The Bowerman, which started in 2009, is given to the best overall male and female track and field athlete of the year. Drouin is the first male Big Ten athlete to be put on the award’s watch list.

Helmer said Drouin is able to consistently keep his focus every year because he refuses to let the acknowledgments faze him.

“You ask your athletes to stay on an even keel,” the four-year coach said. “They never get too down when things don’t go well, and they never get too up when things are going great. He’s not out there pumping his chest and going through a whole litany of ‘look at me’ actions — he takes everything in stride. If things aren’t going particularly well he just stays on task, he fixes it, sets the course straight and away he goes.

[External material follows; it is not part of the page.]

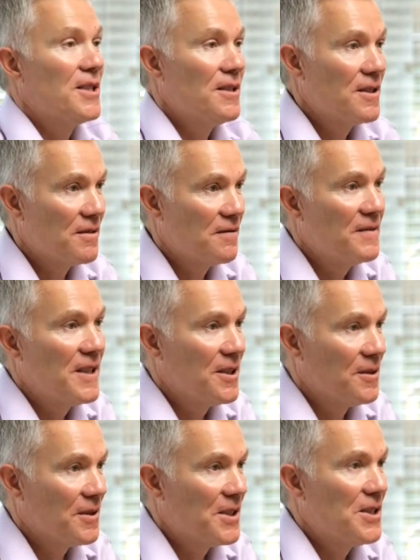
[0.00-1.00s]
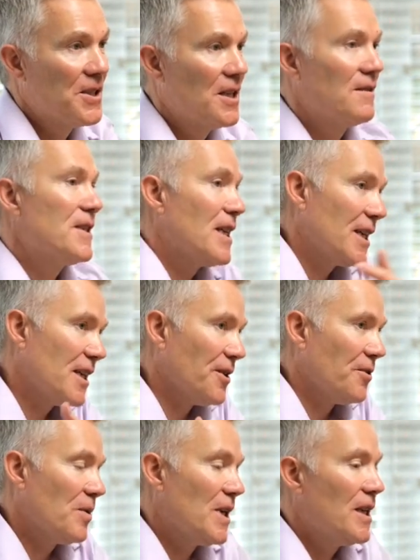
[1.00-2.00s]
into the fields instead of taking it
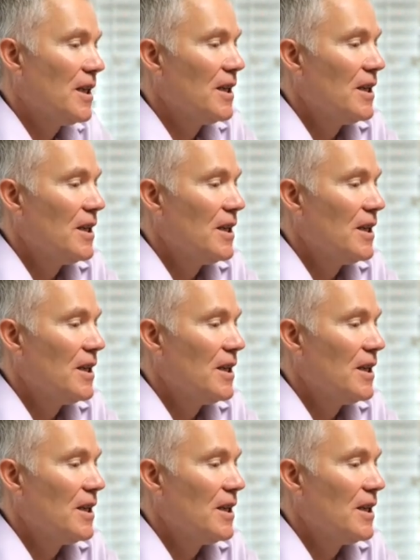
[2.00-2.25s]
away.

“He’s a great competitor. He takes great pride in everything he is able to accomplish as a competitor, but he’s not so self-absorbed that it becomes more than what it is. He is very comfortable about what he celebrates, what he gets excited about so that the standard is always set high.”

Drouin was one of 13 Hoosiers to earn All-America honors at the NCAA Championships. At Nationals, sophomore Andy Bayer and junior Andrew Poore placed third and seventh, respectively, in the 3000-meter race, while senior Faith Sherrill took fourth in the shot put.

Despite the national implications of his jump, Drouin said he is glad to bring a title to Bloomington.

“It’s always a big feat to win nationals,” he said. “I am really proud of it, and I am always happy to win a title for IU.”